Work item =
Nothing in the records may be altered, and no picture may be included. Restate them in full.

(Stored items from a collection)
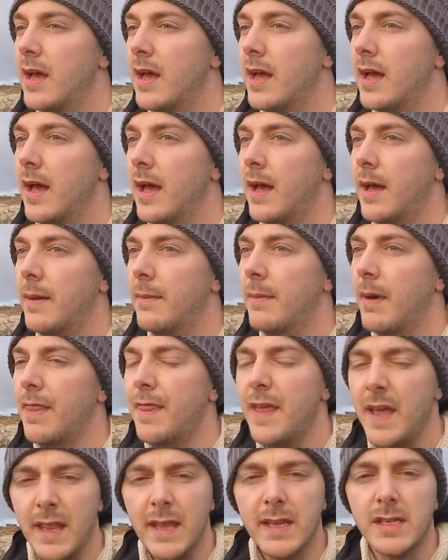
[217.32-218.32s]
Um, I
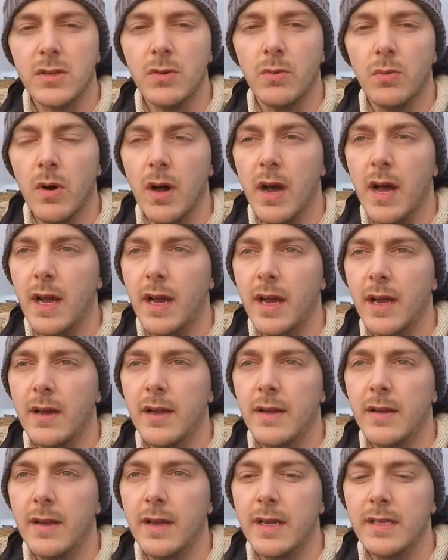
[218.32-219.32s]
think this will work.
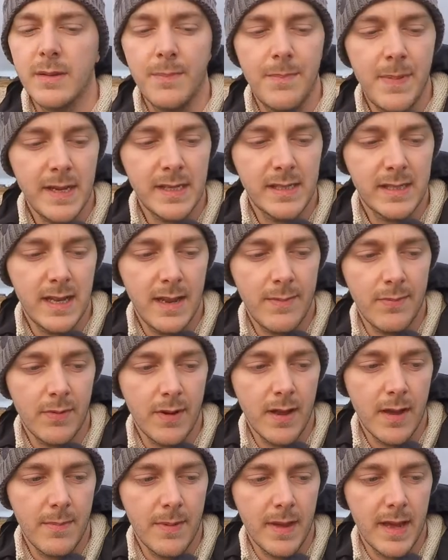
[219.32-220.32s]
It's a bit
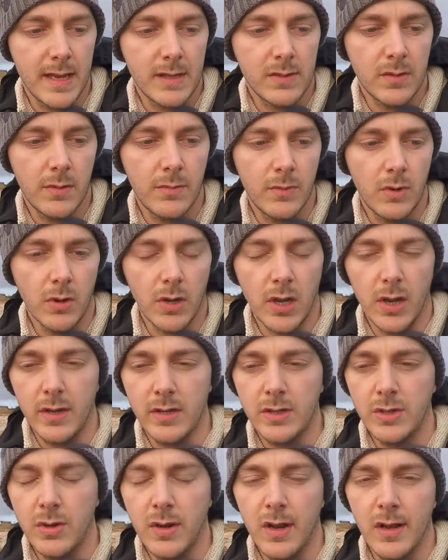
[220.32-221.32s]
slippery up here, so I'm not going
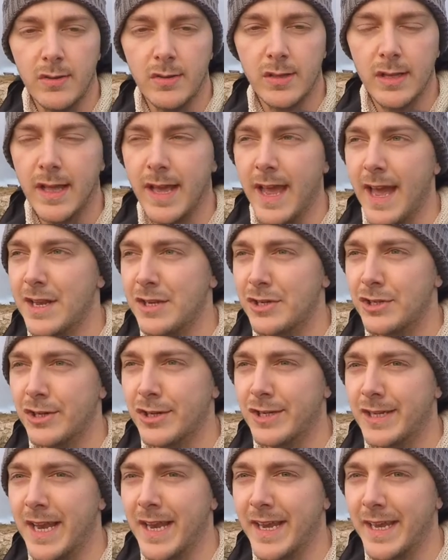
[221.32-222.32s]
too close to the edge,
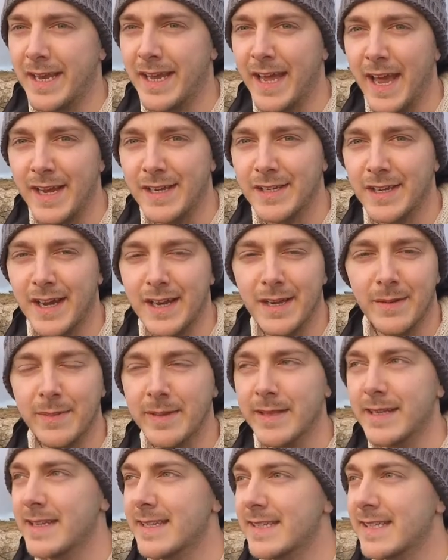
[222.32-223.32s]
just in case I end up
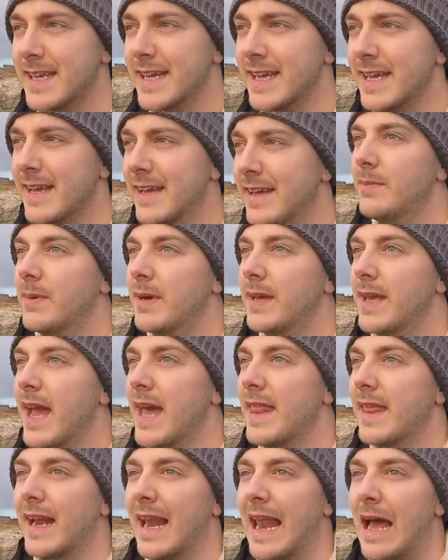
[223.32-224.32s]
in the sea. But yeah,
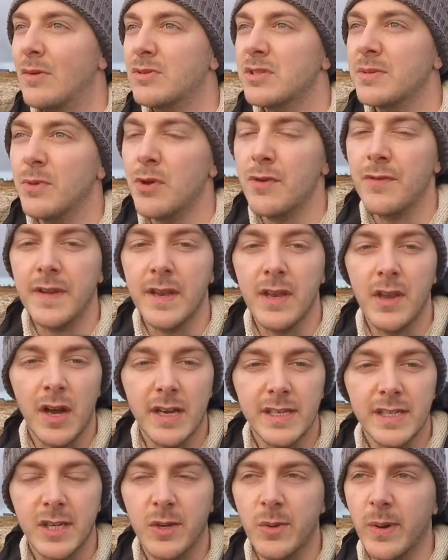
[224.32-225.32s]
the clouds are moving
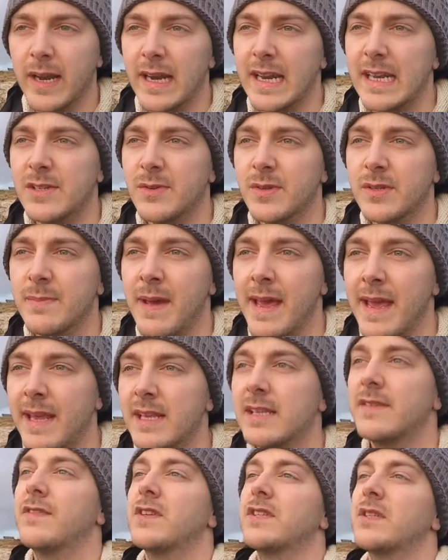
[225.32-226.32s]
nice and quickly, so it's
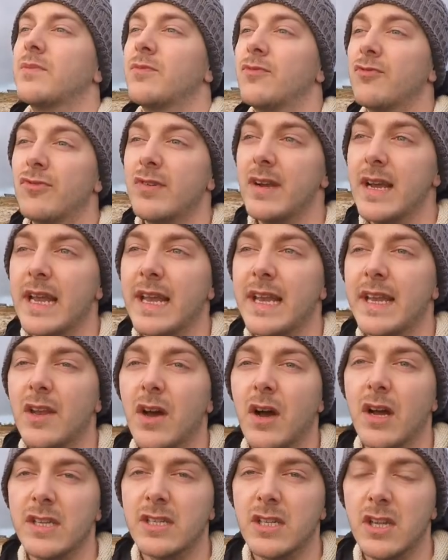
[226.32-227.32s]
making for some really
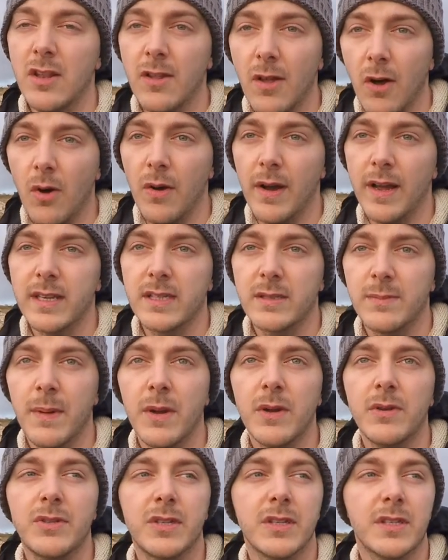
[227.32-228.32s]
nice long
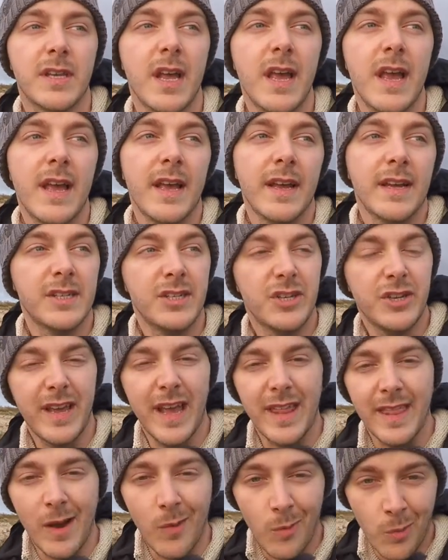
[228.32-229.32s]
exposures, because you
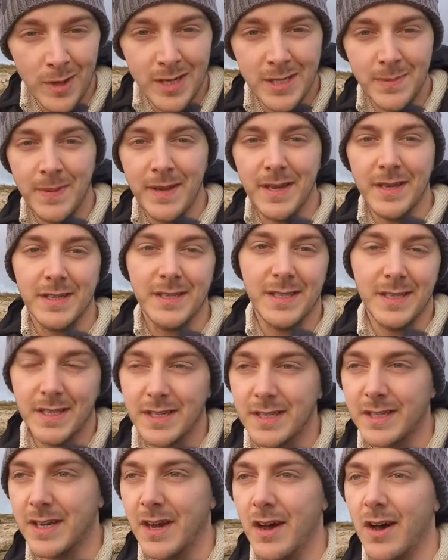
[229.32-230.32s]
get that wispiness in the
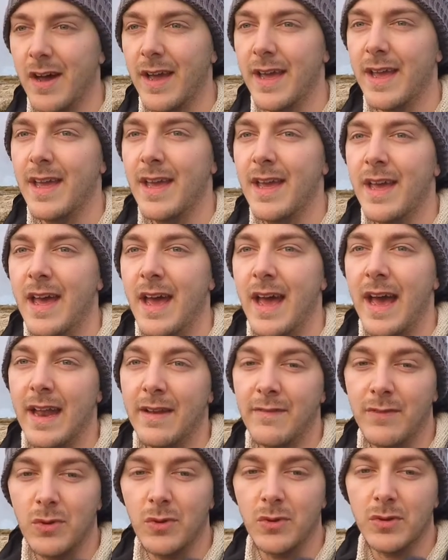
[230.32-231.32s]
sky. And
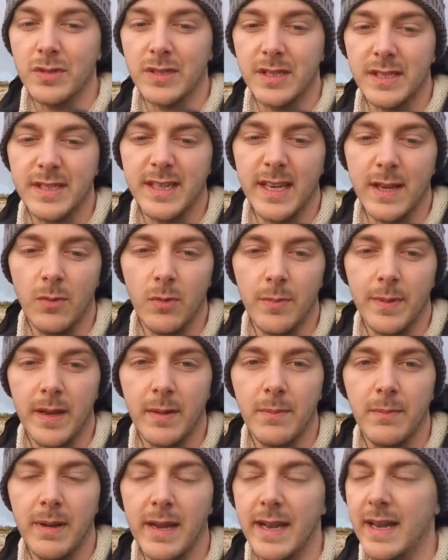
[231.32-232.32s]
of course, the sea will be
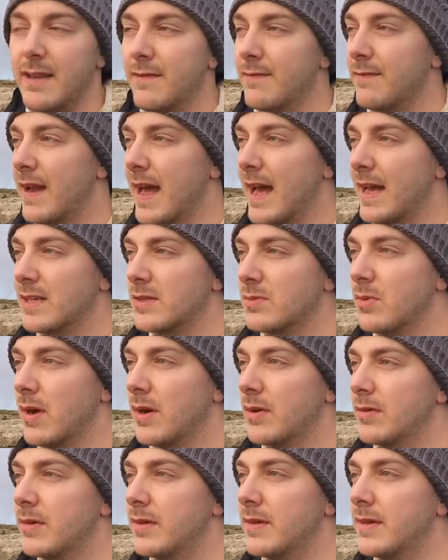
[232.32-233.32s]
completely flat as
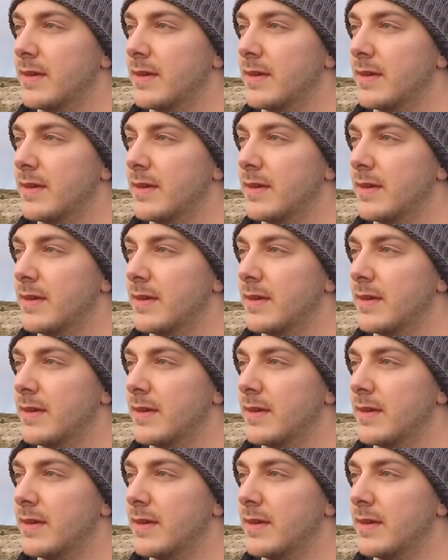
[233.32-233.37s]
well.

Written response =
[217.32-218.32s]
Um, I
[218.32-219.32s]
think this will work.
[219.32-220.32s]
It's a bit
[220.32-221.32s]
slippery up here, so I'm not going
[221.32-222.32s]
too close to the edge,
[222.32-223.32s]
just in case I end up
[223.32-224.32s]
in the sea. But yeah,
[224.32-225.32s]
the clouds are moving
[225.32-226.32s]
nice and quickly, so it's
[226.32-227.32s]
making for some really
[227.32-228.32s]
nice long
[228.32-229.32s]
exposures, because you
[229.32-230.32s]
get that wispiness in the
[230.32-231.32s]
sky. And
[231.32-232.32s]
of course, the sea will be
[232.32-233.32s]
completely flat as
[233.32-233.37s]
well.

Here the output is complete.